What does it take to build a QI system across a whole organisation?
Over the last few years, we've gradually and intentionally worked towards embedding a culture of continuous improvement at East London NHS Foundation Trust, a mental health and community services provider with 5000 staff spread across over 150 clinical sites, serving a population of approximately 1.5million. Whilst we are still a long way from this goal, we bear the pride and scars from lots of learning along the journey.
What would it take to nurture a culture of continuous improvement within every trust in England?
Stable, credible leaders who truly understand quality improvement
Every high performing healthcare system has one common element – consistency at the top. Having stability and credibility within the executive team is an absolute pre-requisite if you’re considering a major shift in the way you run your organisation.
Second, but just as important, is a coalition of executives who truly believe in their hearts that there is a better way to lead. Culture stems from the behaviour of those who lead, and so the executive team will need to shift the way they respond to issues, talk (and listen) to others, and how they spend their time. In the NHS we have a major deficit in knowledge among those who lead our organisations about improvement. This needs to be urgently addressed if we’re serious about the application of quality improvement methods in England.
Third, is strong clinical leadership. This is the group who will need to lead the actual work of quality improvement, helping teams identify their big quality issue, bring alignment with strategic priorities and both engage and build capacity for QI work across all staff levels and professional disciplines. This is probably the hardest of all roles in embedding QI culture, as they will need to balance attention and demands from the current system, whilst supporting the transition to the new way of operating.
People to lead a new movement
It’s a difficult place to be, leading work that challenges the status quo.
Each organisation will need to find people who can take on this role – being highly skilled at communicating and engaging across all areas within and outside the organisation, able to run a fast-moving agile operation, applying both strategic and tactical thinking to adjust and pace the work to the opportunities and challenges that are faced, and having the ability to work most effectively through influence and networks rather than formal authority.
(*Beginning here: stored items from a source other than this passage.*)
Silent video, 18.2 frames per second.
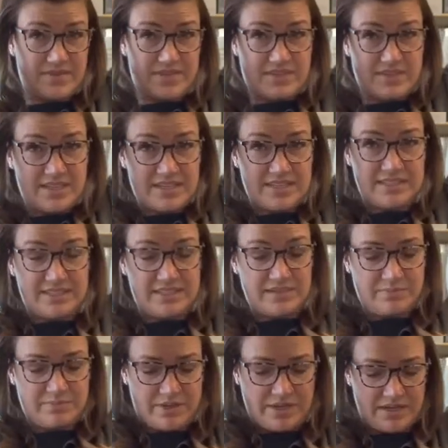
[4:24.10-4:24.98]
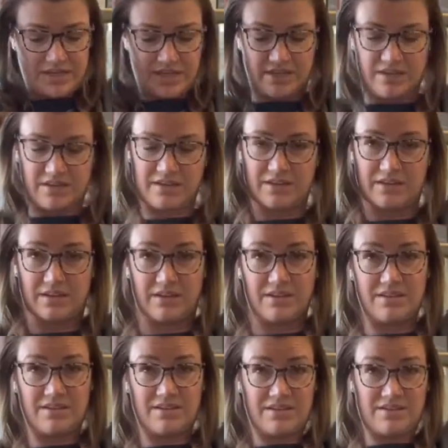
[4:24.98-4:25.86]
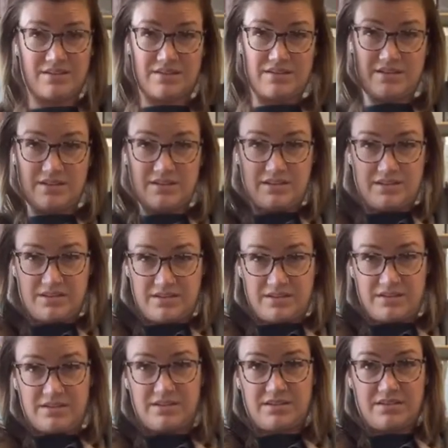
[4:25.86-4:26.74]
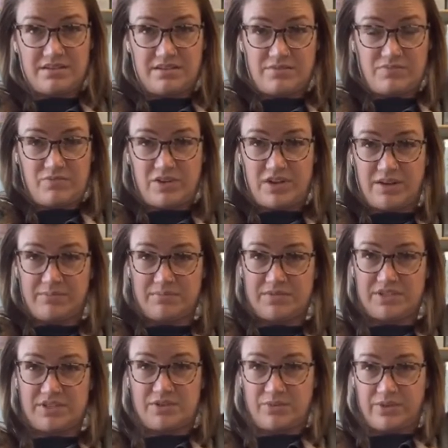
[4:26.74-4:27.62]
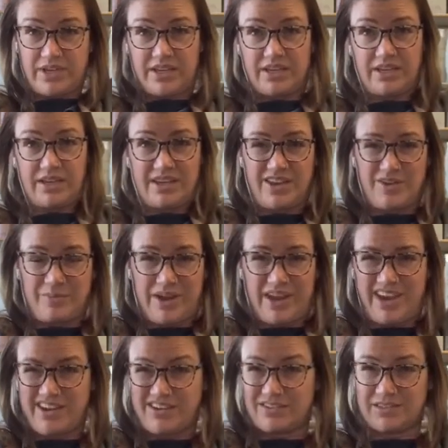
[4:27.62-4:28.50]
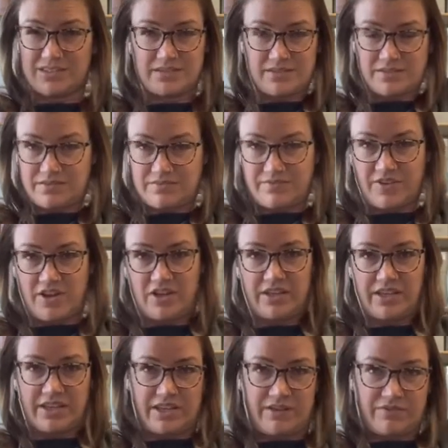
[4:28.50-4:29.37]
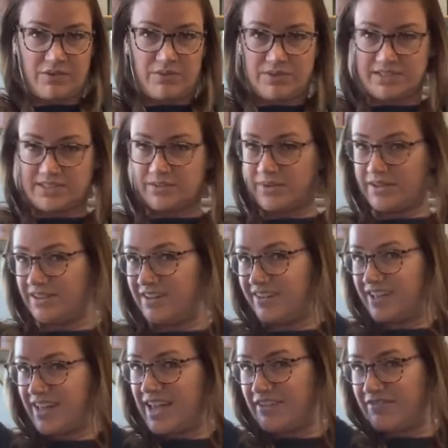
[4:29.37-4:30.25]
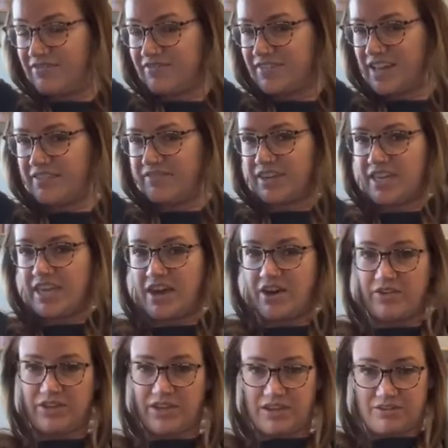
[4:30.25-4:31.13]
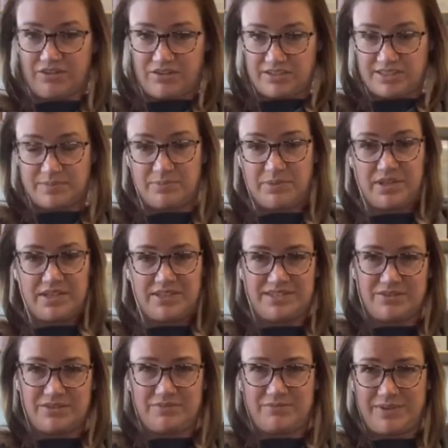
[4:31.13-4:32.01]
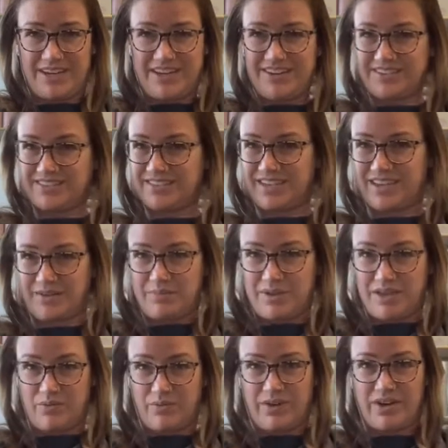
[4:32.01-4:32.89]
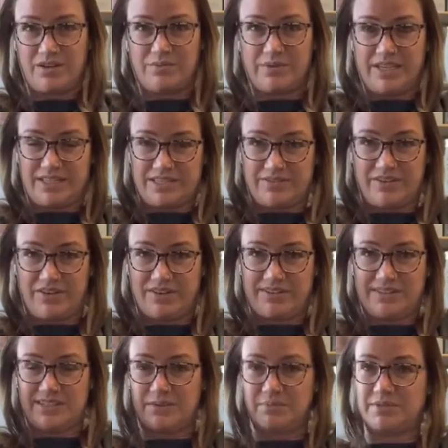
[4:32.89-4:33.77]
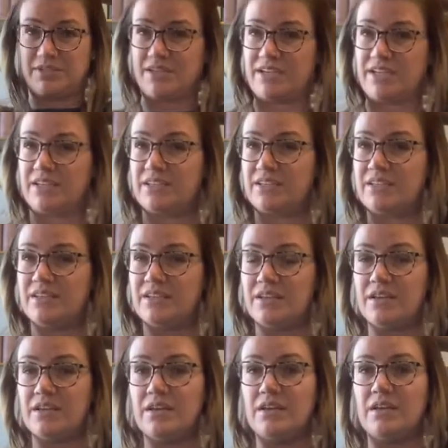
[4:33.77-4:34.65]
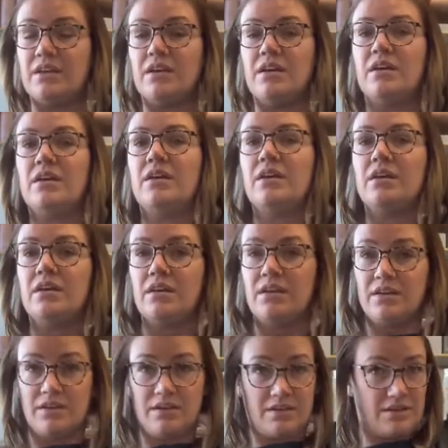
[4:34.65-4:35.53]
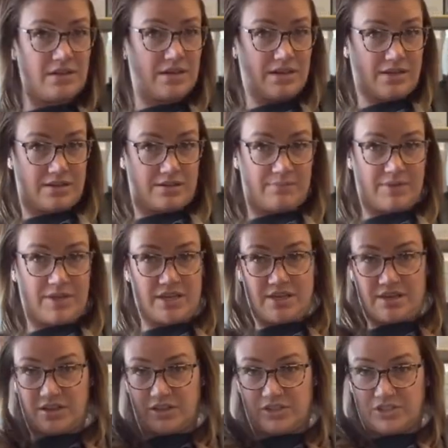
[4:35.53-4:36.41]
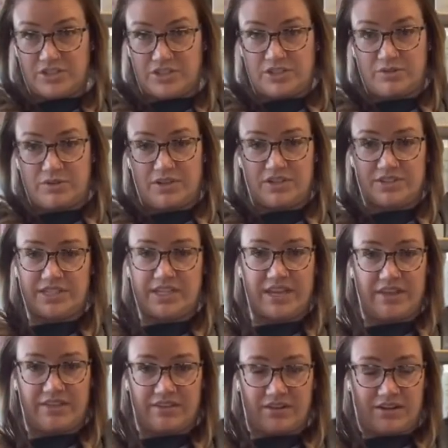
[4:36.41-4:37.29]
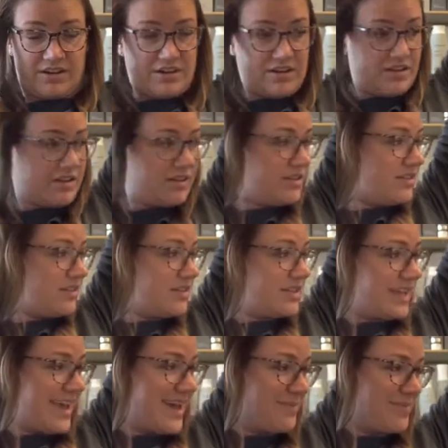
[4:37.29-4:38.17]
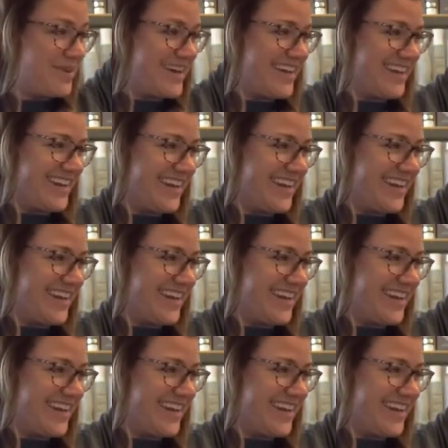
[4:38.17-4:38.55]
This, depending on what I'm doing and how my hair is falling, every once in a while I'll have kind of a cowlick or a split. So if my hair is kind of being weird because of how I slept on it, I'll just do it all together. Yeah, buddy.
Their job will be to build a movement from the edge of the organisation, redesign almost all corporate systems to support the work, and align improvement activity from the executive team to the clinical team.
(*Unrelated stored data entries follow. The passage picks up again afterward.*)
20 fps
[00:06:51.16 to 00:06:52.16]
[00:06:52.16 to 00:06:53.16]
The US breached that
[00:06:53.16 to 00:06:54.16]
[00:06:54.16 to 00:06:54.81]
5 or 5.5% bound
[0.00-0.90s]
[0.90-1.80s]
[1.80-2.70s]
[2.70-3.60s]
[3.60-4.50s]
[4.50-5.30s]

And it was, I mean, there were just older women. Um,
Once you find these people, the first task will be to develop them into internal quality improvement experts, with the skills and confidence to guide and coach others.
Room to manoeuvre
The work of supporting QI needs leadership attention – it can’t be delegated. So the senior leaders will need to have breathing space to do this, away from any heat from the quality or financial regulators. You’ll also need to convince people that this new approach is going to stick, and that they really truly do have license to innovate – both of which will be hard to do when the organisation feels pressured from outside, and when leadership attention is obviously focused on tackling today’s difficulties through command-and-control methods.So, where does that leave us? Well, probably with the pragmatic view that not all trusts are going to be ready to do this work at the same time. However, we should see ourselves as all being on a journey, with different methods needed at different points along this trajectory.
The goal is clear though – a better way of working that unleashes the huge creativity and passion of those who use our services and those who deliver our services, to continually reflect, test, learn and improve health and healthcare for the population.